Bientôt, un classement des entreprises selon les droits de l’homme
En 2016 devrait également voir le jour un classement des entreprises en fonction des droits de l’homme. Un projet aussi complexe qu’ambitieux mené par 6 organisations – des investisseurs (Aviva Investors, Calvert Investments, et VBDO une association danoise d’investisseurs responsables), une agence de notation (Eiris), un think tank (The Institute for human rights and business) et une ONG (Business and human rights Resource center) – regroupées au sein de Corporate Human Rights Benchmark.
Les 500 plus grosses entreprises mondiales de 4 secteurs clés (agriculture, information et communication, textile et industries extractives) seront ainsi évaluées, à l’image de ce qui se fait déjà par d’autres organisations sur des sujets plus restreints ; par exemple l’accès aux médicaments (Access to medicine index) ou les politiques d’approvisionnement des grandes marques de l’agroalimentaire ("behind the brands", un outil interactif réalisé par Oxfam).
"Les classements sont un levier très puissant pour faire bouger les lignes. Les principes directeurs de l’ONU ne sont pas pleinement assimilés par les entreprises au dans leurs pratiques quotidiennes. Ce type d’outil permet donc de s’assurer que les valeurs prônées sont bien effectives sur le terrain, de saluer les efforts et bonnes pratiques et de pointer du doigt les mauvaises", estime ainsi Peter Webster, le directeur général de l’agence de notation Eiris. Rappelons-nous, en 2014, la campagne d’Oxfam qui a poussé Coca Cola et Pepsi à s’engager sur une politique de tolérance zéro envers l’accaparement des terres.
Les Etats évalués sur 12 critères
Après les entreprises, ce sont les réglementations et pratiques des droits de l’homme par les Etats qui entrent de plus en plus dans le viseur des investisseurs responsables (voir l’étude de Novethic sur l’évaluation des Etats). En tant qu’ONG-investisseur, la Fédération internationale des ligues des droits de l’homme (FIDH) est particulièrement en pointe sur ce sujet. Tous les deux ans, elle publie une actualisation de son rapport relatif à l’évaluation extrafinancière des Etats membres de l’Union européenne. Les 28 pays y sont évalués selon 12 critères fondés sur les droits humains et 2 critères environnementaux, les deux aspects étant liés, selon la FIDH.
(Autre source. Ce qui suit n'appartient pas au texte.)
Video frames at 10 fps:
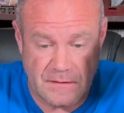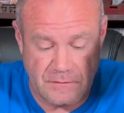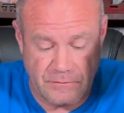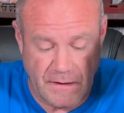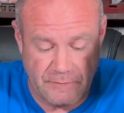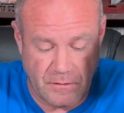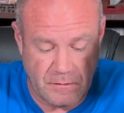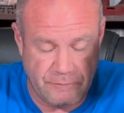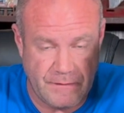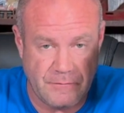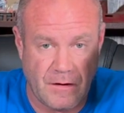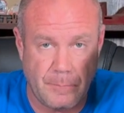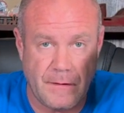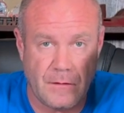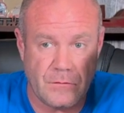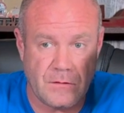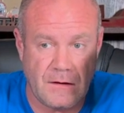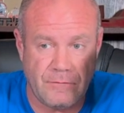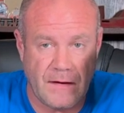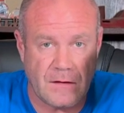155 pounds. If they can
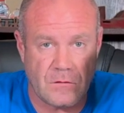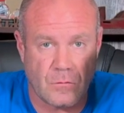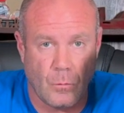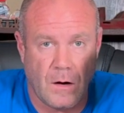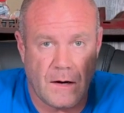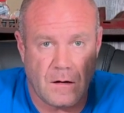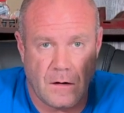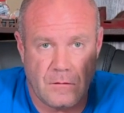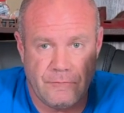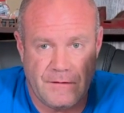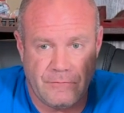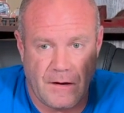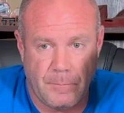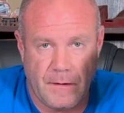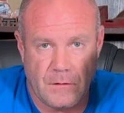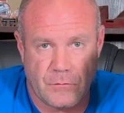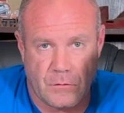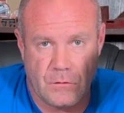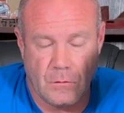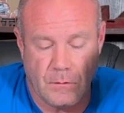squat 155 pounds for 2
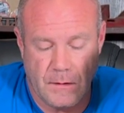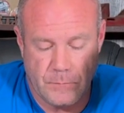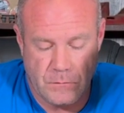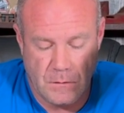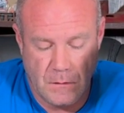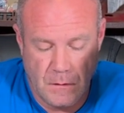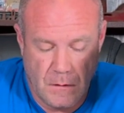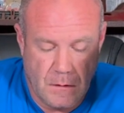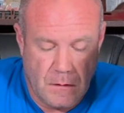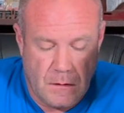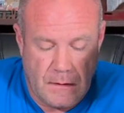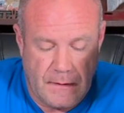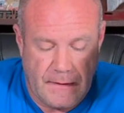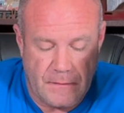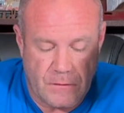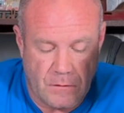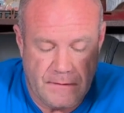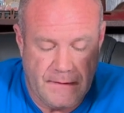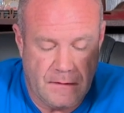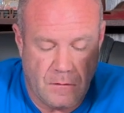reps at 13
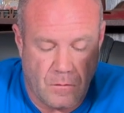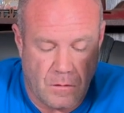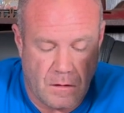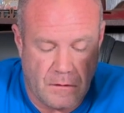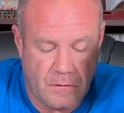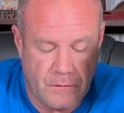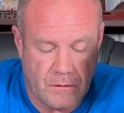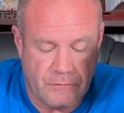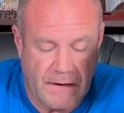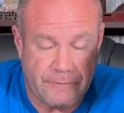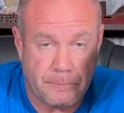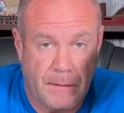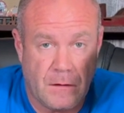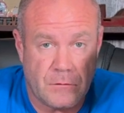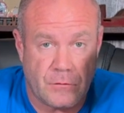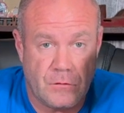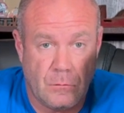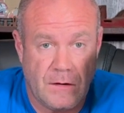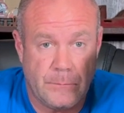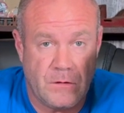or 135 pounds for 2 reps at
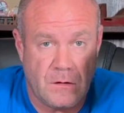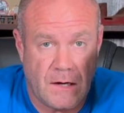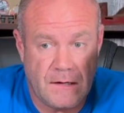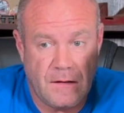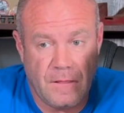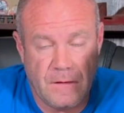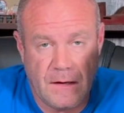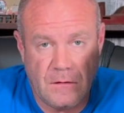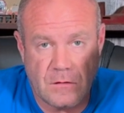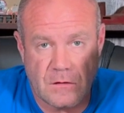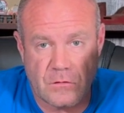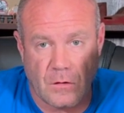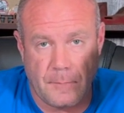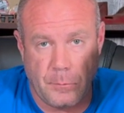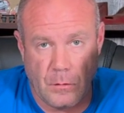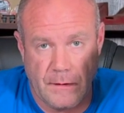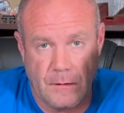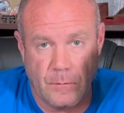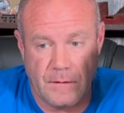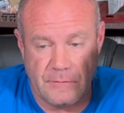9, then you could start playing with it. I've
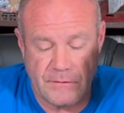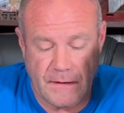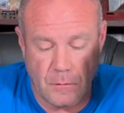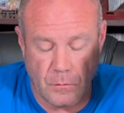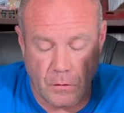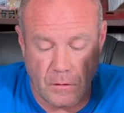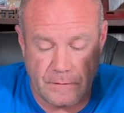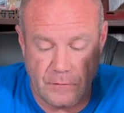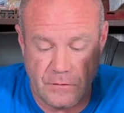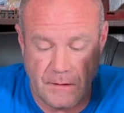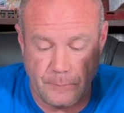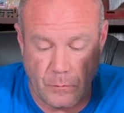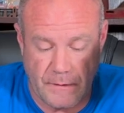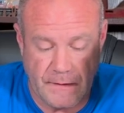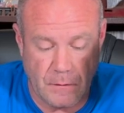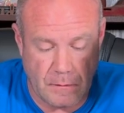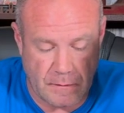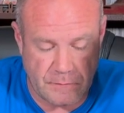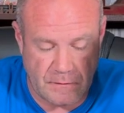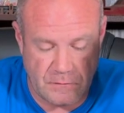got a little girl at the gym right now. Like I said, she's
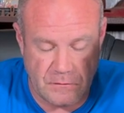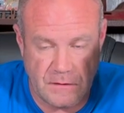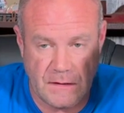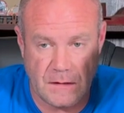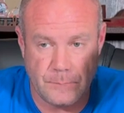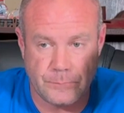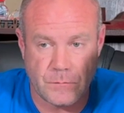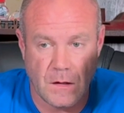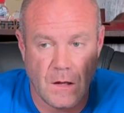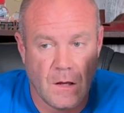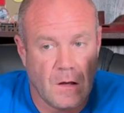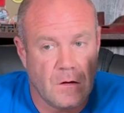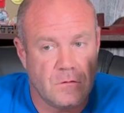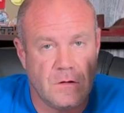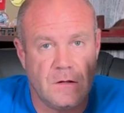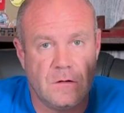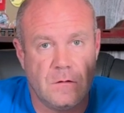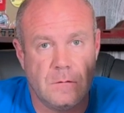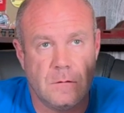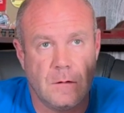10. She
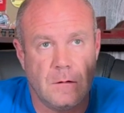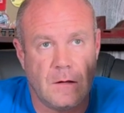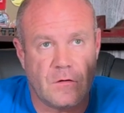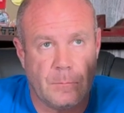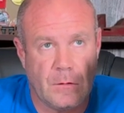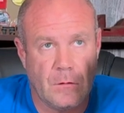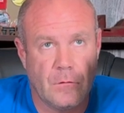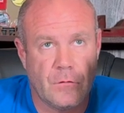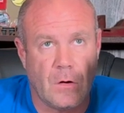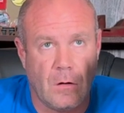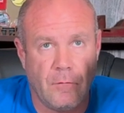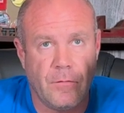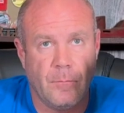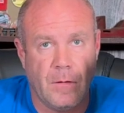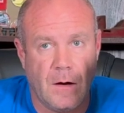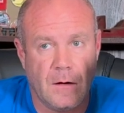explodes off the box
Cette étude permet notamment à l’ONG de sélectionner les pays dans lesquels sa Sicav éthique "Libertés et Solidarité" va pouvoir investir. Depuis 2001, l’ONG dispose en effet d’une société d’investissement destinée à la fois à soutenir financièrement son action et à inciter les entreprises à respecter les normes internationales en termes de droits économiques, sociaux, humains et environnementaux (fonds labellisé par Novethic). "Ainsi, seuls les 15 premiers pays du classement qu’elle a établi sont sélectionnés pour entrer dans la SICAV et les 5 premiers pays représentent 50% du fonds obligataire", précise la responsable du Bureau mondialisation et droits humains de la FIDH, Geneviève Paul.
Mais l’étude de la FIDH sur les Etats a un autre intérêt: elle permet de leur mettre une certaine pression. "Nous espérons que cette étude, grâce à sa méthodologie, aux données qu’elle présente, mais aussi en mettant en lumière celles encore non disponibles, contribuera au développement par les Etats d’indicateurs relatifs aux droits humains et à l’inclusion de ceux-ci dans les décisions d’investissement", souligne la FIDH.